A Associação Portuguesa de Cuidados Paliativos (APCP) exigiu hoje a revogação da recente portaria que regula a Rede Nacional de Cuidados Continuados Integrados e alertou para a necessidade do reforço de profissionais de saúde para responder ao aumento das necessidades.
“Mantemos toda a disponibilidade e vontade de trabalhar” com a Rede Nacional de Cuidados Continuados Integrados (RNCCI), “que sempre foi parceira histórica dos doentes de cuidados paliativos”, mas, “em defesa das famílias e dos doentes, não podemos admitir uma portaria que exclui todos os doentes” de cuidados paliativos da rede, disse o presidente da APCP, Duarte Soares, que falava à agência Lusa a propósito do Dia Mundial (13 de outubro) e do Mês dos Cuidados Paliativos (outubro).
O coordenador da RNCCI, Manuel Lopes, assegurou na quarta-feira na comissão parlamentar de Saúde que a nova portaria não causou, até ao momento, problemas na colocação de doentes, mas admitiu que se isso acontecer, será revista.

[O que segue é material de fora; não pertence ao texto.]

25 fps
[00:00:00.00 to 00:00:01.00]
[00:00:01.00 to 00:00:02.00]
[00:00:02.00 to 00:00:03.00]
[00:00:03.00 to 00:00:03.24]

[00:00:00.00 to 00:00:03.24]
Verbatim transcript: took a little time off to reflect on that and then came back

Anteriormente, Manuel Lopes já tinha esclarecido, em comunicado, que a nova legislação “não veio impedir nem alterar a admissão de doentes seguidos pelas equipas específicas de cuidados paliativos na rede, desde que o problema predominante na admissão seja a dependência e não a necessidade de cuidados paliativos em internamento de unidades de cuidados paliativos ou UCP—RNCCI”.

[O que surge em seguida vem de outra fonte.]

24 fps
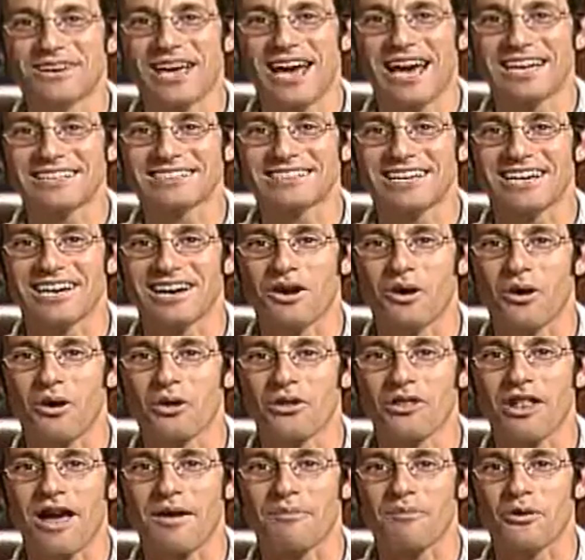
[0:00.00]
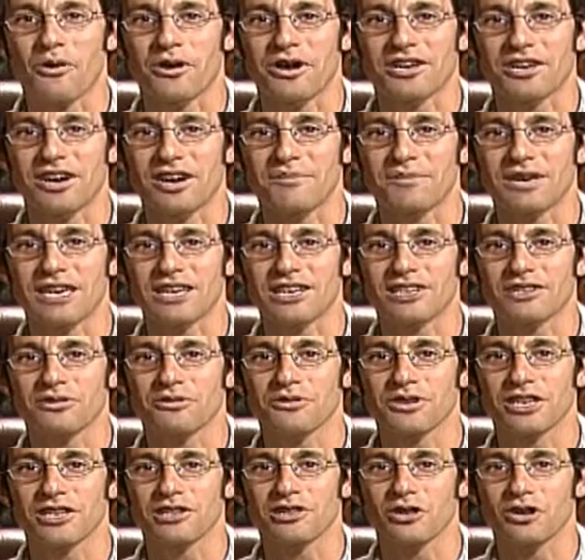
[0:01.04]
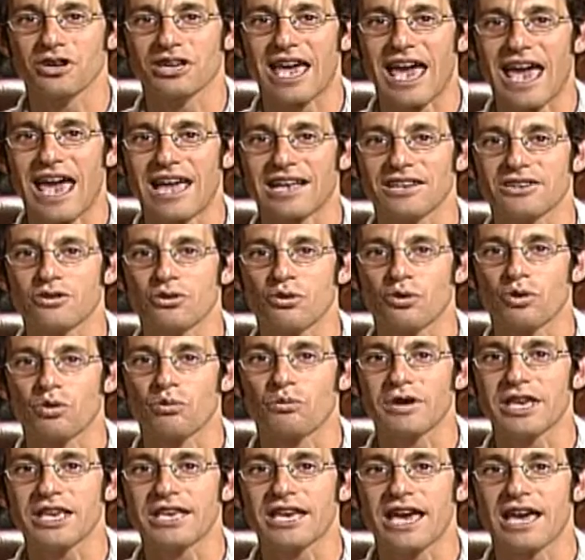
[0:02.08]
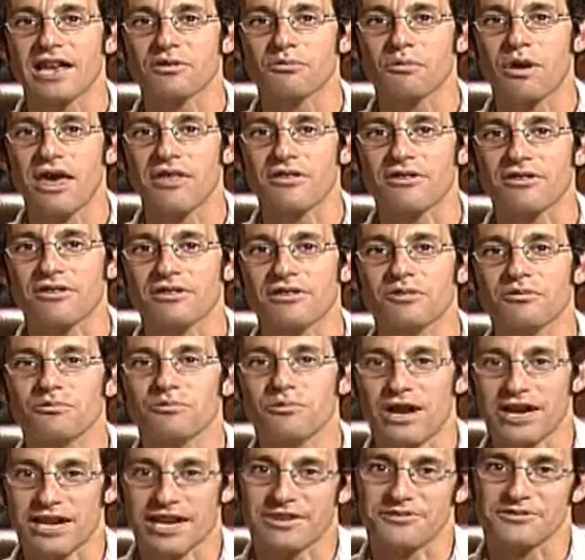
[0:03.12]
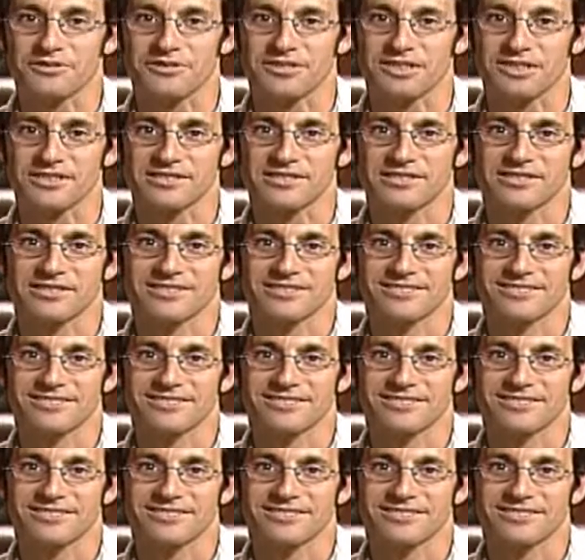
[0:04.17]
got a whole lot more to come, including a look at your weekend weather right after this.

Duarte Soares saudou “o esforço” que tem sido feito para tentar esclarecer a situação, mas, afirmou, “a portaria não se corrige com esclarecimentos”.
“Aplaudimos o esforço que fazem para tentar esclarecer a situação, mas no fundo a situação mantém-se” e, como tal, “a portaria tem de ser revogada”, reiterou.
Nas vésperas de se iniciar as comemorações do Mês Mundial dos Cuidados Paliativos, Duarte Soares falou dos problemas que os profissionais sentem no dia-a-dia para responder às necessidades crescentes da população.
“O que sentimos no terreno é que somos muito poucos para lidar com tantos doentes”, tantas doenças e necessidades nos diversos contextos: domiciliário, internamento e apoio aos internamentos de agudos, disse o médico, adiantando que o que todos desejam é “poder multiplicar” o que está a ser feito com “novos colegas”.
Duarte Soares alertou que esta realidade vai agravar-se com o aumento das doenças degenerativas, oncológicas, de fim de vida.
“As necessidades vão aumentar exponencialmente nas próximas décadas, é para aí que a população caminha, e o investimento que deve ser feito em recursos humanos tem de ser maior do que aquilo que está previsto porque temos que compensar todos os anos que temos vivido num estado quase de sonolência e só agora estarmos a começar a despertar para esta realidade”, sublinhou.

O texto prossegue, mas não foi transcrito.